Akkarapettai
“If you have come here to help me, you are wasting your time. If you have come here because your liberation is bound up with mine, then let us work together.” – cant' remember...


I spent two days visiting my friend and Indicorps Fellow, Alesha, down at her placement in Akkarapettai, Nagapattinam. She is working on empowering teachers who are involved in an activity-based educational centre there. I saw the center, and where she lives and the people that she is interacting with. It was great, after months of hearing so many stories about all of it, to put it into an actual context.
Alesha is living a village life there in Akkarapettai. Whereas I am working with people of fishing communities, Alesha is integrated into one. But the biggest difference of all is that she is living with an actual, real life family. Her life has some sense of normalcy, of routine. She has her daily chores (refer to picture of her helping to carry in the daily dose of water – needed for cooking, drinking, washing dishes, bathing, washing clothes… would take one person well over an hour to bring a sufficient amount of water to the house, making repeat trips). She has her place in the life of the family.

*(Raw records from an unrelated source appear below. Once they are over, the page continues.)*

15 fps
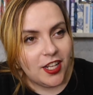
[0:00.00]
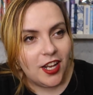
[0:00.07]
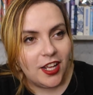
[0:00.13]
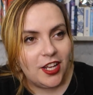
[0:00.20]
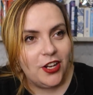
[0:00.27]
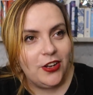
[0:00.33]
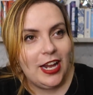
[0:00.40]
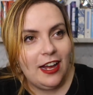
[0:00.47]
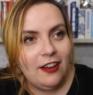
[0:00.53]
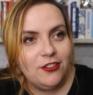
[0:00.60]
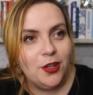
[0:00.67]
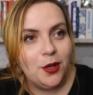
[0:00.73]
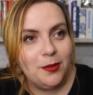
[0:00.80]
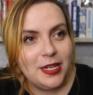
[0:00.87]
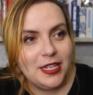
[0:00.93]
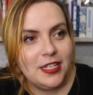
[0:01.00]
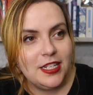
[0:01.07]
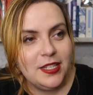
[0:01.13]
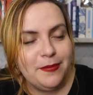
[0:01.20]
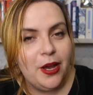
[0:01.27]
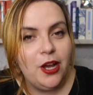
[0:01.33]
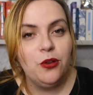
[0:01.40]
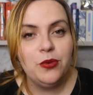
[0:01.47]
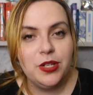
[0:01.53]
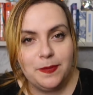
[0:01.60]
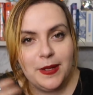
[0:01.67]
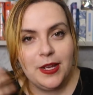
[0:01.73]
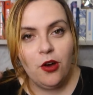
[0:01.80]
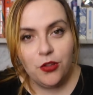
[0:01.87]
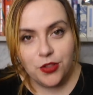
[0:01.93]
Like, I don't have diabetes, but I'll always
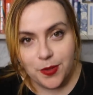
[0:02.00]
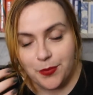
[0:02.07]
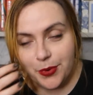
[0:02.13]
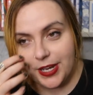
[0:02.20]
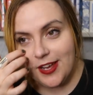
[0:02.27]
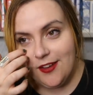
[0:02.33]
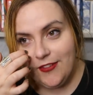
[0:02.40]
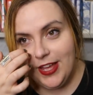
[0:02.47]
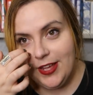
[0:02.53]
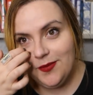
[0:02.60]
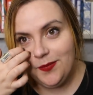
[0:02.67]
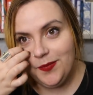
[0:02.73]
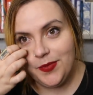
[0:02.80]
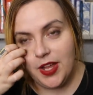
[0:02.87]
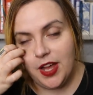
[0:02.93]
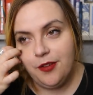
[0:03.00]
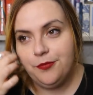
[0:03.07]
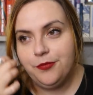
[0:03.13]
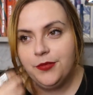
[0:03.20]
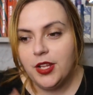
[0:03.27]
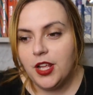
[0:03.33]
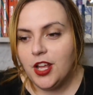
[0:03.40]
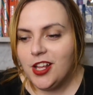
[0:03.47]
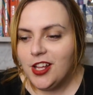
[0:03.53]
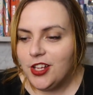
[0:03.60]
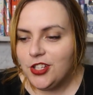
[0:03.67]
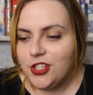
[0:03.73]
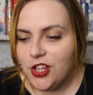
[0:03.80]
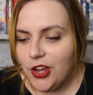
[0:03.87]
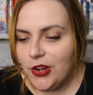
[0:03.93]
be on the brink of it.
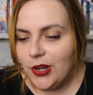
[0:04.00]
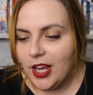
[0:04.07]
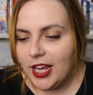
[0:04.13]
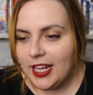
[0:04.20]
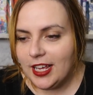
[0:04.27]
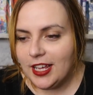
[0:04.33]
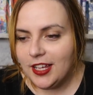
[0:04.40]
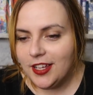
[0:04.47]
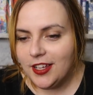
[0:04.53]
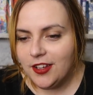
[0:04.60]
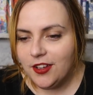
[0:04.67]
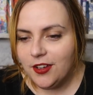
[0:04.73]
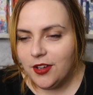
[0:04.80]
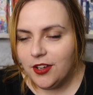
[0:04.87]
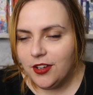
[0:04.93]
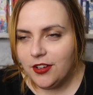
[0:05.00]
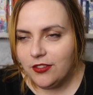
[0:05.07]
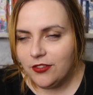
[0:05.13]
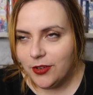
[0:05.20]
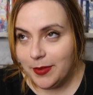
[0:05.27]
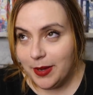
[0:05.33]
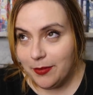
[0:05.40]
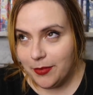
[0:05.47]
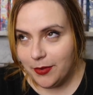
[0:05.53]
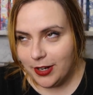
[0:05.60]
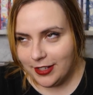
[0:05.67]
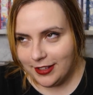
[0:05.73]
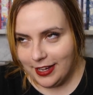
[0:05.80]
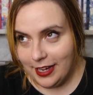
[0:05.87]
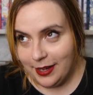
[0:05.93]
So, like,
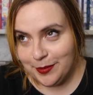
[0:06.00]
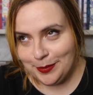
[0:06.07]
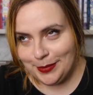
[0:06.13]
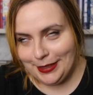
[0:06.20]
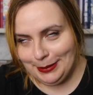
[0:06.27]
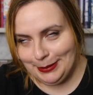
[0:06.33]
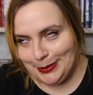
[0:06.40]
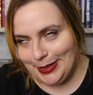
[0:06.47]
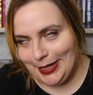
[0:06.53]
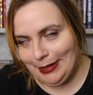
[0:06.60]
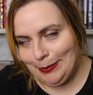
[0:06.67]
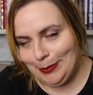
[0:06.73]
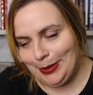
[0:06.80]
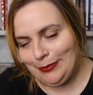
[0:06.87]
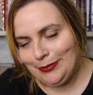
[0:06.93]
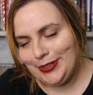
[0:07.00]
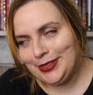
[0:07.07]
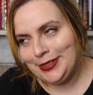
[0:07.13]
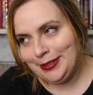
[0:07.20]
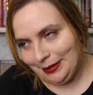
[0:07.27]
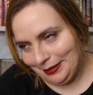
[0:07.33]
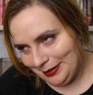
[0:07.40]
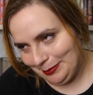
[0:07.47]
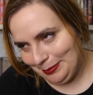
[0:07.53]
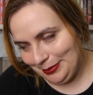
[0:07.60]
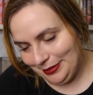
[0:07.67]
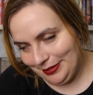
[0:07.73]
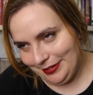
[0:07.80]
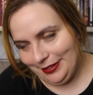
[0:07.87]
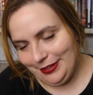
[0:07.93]
remembering that and being aware and being very
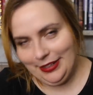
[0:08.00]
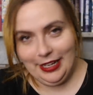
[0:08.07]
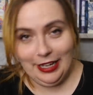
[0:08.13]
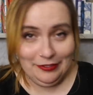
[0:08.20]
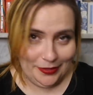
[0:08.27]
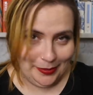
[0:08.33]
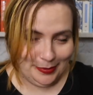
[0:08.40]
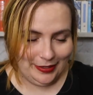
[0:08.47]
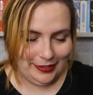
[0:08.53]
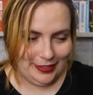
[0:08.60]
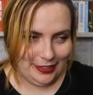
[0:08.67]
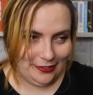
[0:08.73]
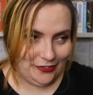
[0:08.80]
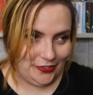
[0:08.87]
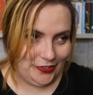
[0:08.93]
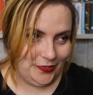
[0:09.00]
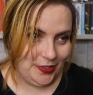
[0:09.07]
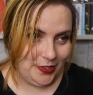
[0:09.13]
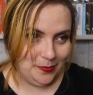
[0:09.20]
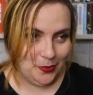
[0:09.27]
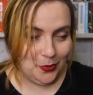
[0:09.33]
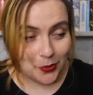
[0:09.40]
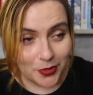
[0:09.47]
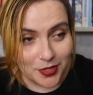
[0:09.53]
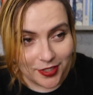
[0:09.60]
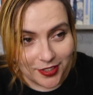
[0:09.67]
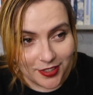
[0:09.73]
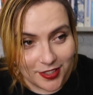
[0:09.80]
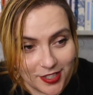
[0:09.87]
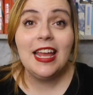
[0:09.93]
sensible and looking after myself is very
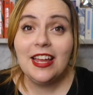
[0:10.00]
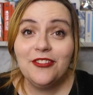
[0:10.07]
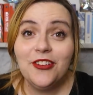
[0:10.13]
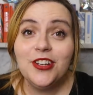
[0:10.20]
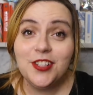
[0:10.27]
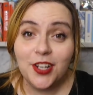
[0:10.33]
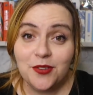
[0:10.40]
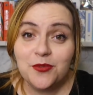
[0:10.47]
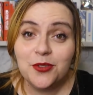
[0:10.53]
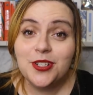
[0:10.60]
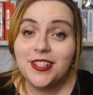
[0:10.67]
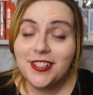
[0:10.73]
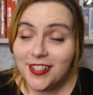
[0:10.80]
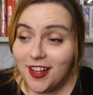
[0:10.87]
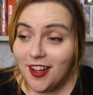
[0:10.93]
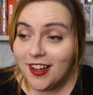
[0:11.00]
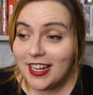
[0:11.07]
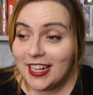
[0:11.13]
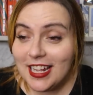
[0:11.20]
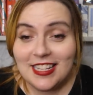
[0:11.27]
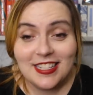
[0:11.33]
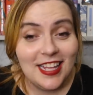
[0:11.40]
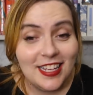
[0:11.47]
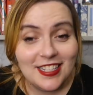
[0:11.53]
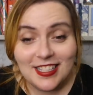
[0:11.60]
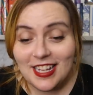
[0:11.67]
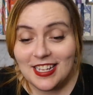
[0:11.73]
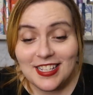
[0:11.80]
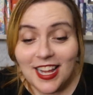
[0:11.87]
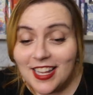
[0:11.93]
important if I don't want to die. Is
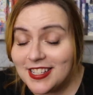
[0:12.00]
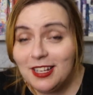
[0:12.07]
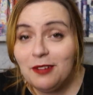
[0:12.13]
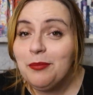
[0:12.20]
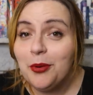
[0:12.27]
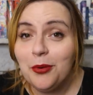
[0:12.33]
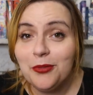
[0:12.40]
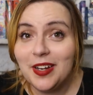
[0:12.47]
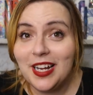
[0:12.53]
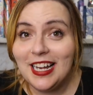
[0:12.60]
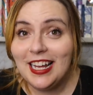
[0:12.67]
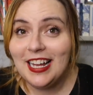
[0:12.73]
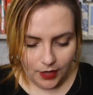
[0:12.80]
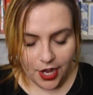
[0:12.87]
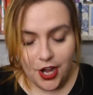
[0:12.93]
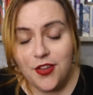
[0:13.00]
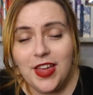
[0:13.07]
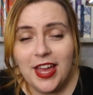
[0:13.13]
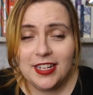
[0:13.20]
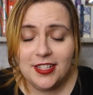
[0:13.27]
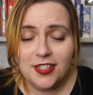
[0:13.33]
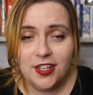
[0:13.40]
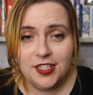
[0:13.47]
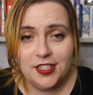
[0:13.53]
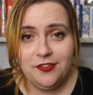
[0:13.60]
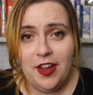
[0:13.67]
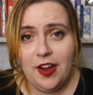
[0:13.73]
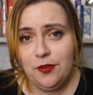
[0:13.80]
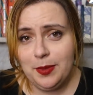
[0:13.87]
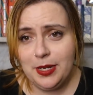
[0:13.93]
that simple, really? I know that exercising
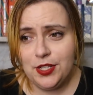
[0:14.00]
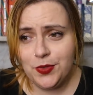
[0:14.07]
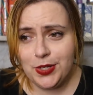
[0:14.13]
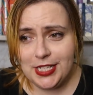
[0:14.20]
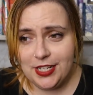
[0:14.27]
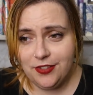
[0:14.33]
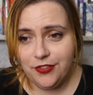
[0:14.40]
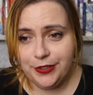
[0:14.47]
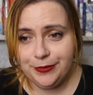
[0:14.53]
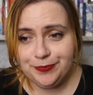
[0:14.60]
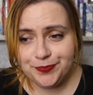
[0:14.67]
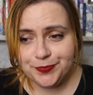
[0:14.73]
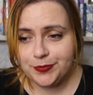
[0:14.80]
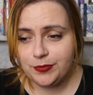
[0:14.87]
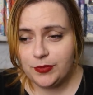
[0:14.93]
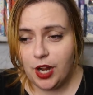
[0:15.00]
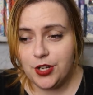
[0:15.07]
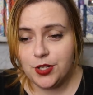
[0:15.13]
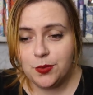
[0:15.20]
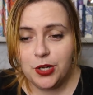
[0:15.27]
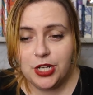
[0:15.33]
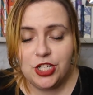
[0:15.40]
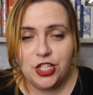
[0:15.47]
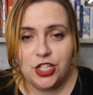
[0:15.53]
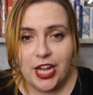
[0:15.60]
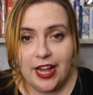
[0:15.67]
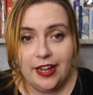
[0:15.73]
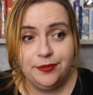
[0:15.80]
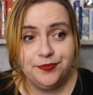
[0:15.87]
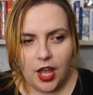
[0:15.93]
for everybody is really different. I just wanted to
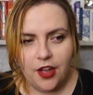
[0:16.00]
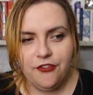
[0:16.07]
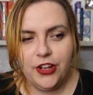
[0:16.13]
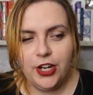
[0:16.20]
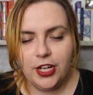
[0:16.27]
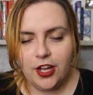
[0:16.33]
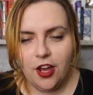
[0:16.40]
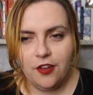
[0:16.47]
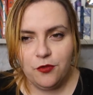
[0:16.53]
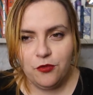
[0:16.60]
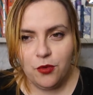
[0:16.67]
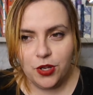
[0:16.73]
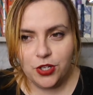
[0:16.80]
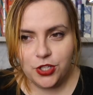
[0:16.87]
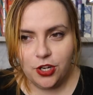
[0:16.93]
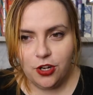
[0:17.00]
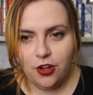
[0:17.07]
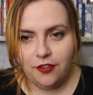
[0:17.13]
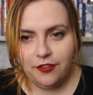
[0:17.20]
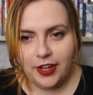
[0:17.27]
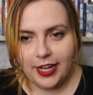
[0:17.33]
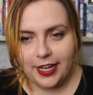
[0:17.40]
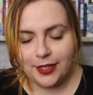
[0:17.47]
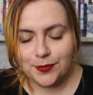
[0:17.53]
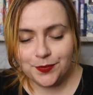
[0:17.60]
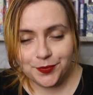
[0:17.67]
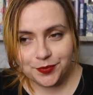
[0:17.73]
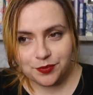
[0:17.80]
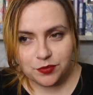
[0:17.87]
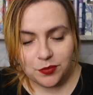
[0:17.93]
share. I feel like I've watched a lot of, like,
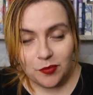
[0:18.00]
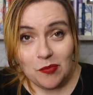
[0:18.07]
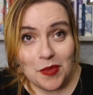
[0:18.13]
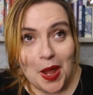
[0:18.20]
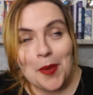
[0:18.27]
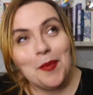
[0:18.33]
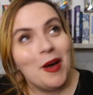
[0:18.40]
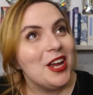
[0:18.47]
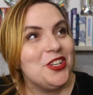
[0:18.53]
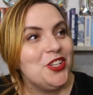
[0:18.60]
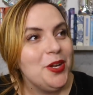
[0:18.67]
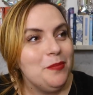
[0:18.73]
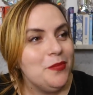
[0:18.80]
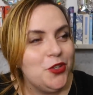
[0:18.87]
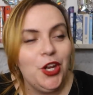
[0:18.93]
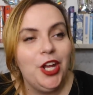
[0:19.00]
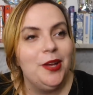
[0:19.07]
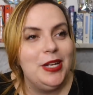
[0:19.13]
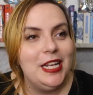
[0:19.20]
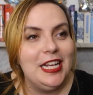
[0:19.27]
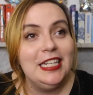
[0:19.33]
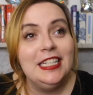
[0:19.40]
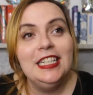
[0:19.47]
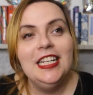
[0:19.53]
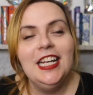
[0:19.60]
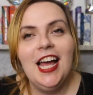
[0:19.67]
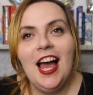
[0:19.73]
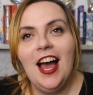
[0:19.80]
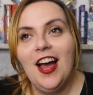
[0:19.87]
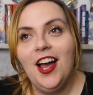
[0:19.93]
my gym journey
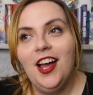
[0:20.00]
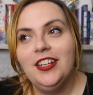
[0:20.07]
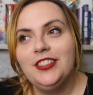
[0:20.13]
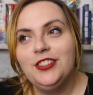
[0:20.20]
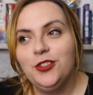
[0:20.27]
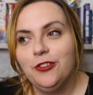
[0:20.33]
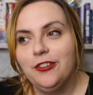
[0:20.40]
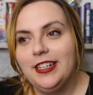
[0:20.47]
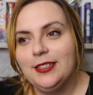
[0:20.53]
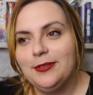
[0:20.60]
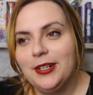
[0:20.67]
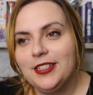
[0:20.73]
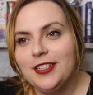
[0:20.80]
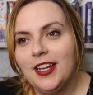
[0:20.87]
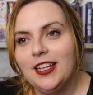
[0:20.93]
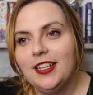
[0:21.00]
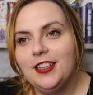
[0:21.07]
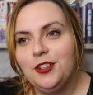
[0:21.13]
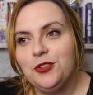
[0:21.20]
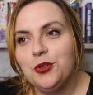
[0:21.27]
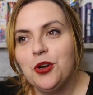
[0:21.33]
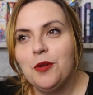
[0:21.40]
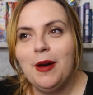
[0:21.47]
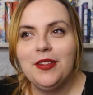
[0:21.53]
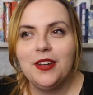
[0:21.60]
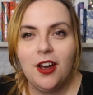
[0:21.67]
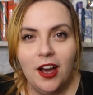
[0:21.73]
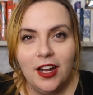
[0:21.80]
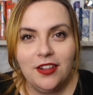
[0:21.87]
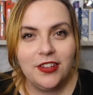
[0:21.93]
stories where it's, like, you talk about the
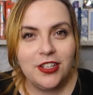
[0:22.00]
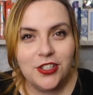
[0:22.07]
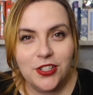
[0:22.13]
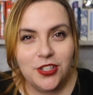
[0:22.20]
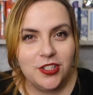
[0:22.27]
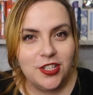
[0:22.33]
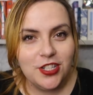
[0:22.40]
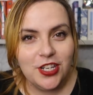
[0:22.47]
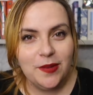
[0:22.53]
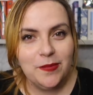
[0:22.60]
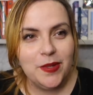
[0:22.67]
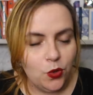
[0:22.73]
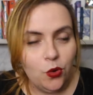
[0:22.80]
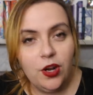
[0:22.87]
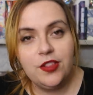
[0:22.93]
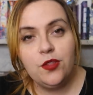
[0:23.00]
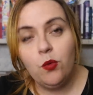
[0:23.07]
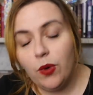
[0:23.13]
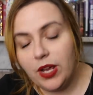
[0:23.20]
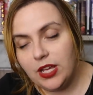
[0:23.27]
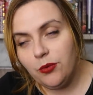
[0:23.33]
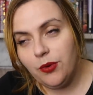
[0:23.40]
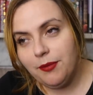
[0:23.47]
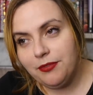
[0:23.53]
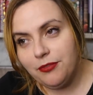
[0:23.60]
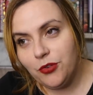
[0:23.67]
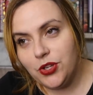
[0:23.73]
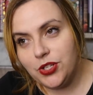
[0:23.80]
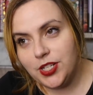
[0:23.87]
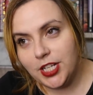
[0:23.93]
kind of things you do in the gym or, like, the weight you were
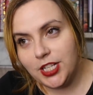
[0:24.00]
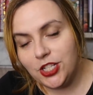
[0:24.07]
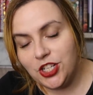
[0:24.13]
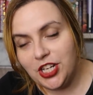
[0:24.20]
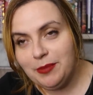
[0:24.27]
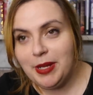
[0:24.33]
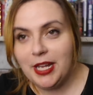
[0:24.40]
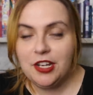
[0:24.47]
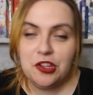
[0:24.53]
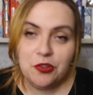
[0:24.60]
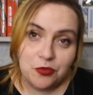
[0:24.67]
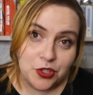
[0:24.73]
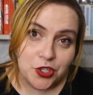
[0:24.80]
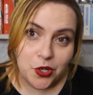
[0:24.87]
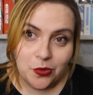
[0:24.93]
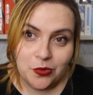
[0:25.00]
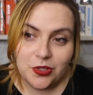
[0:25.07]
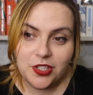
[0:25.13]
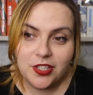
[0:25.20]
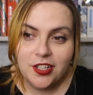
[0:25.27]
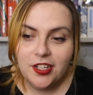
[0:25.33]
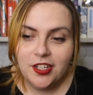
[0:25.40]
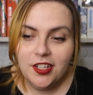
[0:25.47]
before you start the gym and the results.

She sleeps on the floor. They go to sleep by 10. The mom wakes up around 5ish to start the daily chores before she has to get her kids up, get them ready for school, send them off, then be at work herself. Around 5:45 she starts yelling at the kids to wake up. I refused to actually sit up until 6. It’s at this time that Alesha’s water carrying activities seem to generally begin. I went with her the first morning and offered to carry the small pot of water back, but was reluctant to help again after all the women started laughing at me. So I swept instead.
Then of course, there was the fact that I didn’t sleep AT ALL the first night. There is no real door on the house. Just a metal grate with BIG openings, that BIG things could run in through. We were sleeping right in front of this. It was a restless night where I probably got 1 hour of sleep, off and on. Then there was the second night. Even despite mongoose incident (yes it was an incident, Alesha!) and waking up to find myself laying on top of a colony of ants and being bitten, it was amazing to me what exhaustion can cause you to overlook.
So apparently Alesha’s villages has mongooses—mongeese?—and I really don’t know if this is true of all fishing villages. We decided that they eat eggs, but probably not fish… As we were walking around in the evening, a HUGE animal ran across the path in front of us, in between the houses. When I lay down to sleep on Night #2, I saw the mongoose (I wouldn’t have known what the oversized ugly rat thing if Alesha hadn’t mentioned it earlier) run into our house compound. It ran around the bathroom area, literally a few feet from where I was. Alesha pretended to be unconcerned. (I really do applaud her for this.) I was a bit nervous, and tried to use Alesha as a shield from any potential rodents or mammals for the rest of the night.
It was great to see a Fellow’s project – their challenges, but mostly their triumphs. Their hard work. Their integration into a community. Their understanding with the people there. Their camaraderie. Their common spirit of service.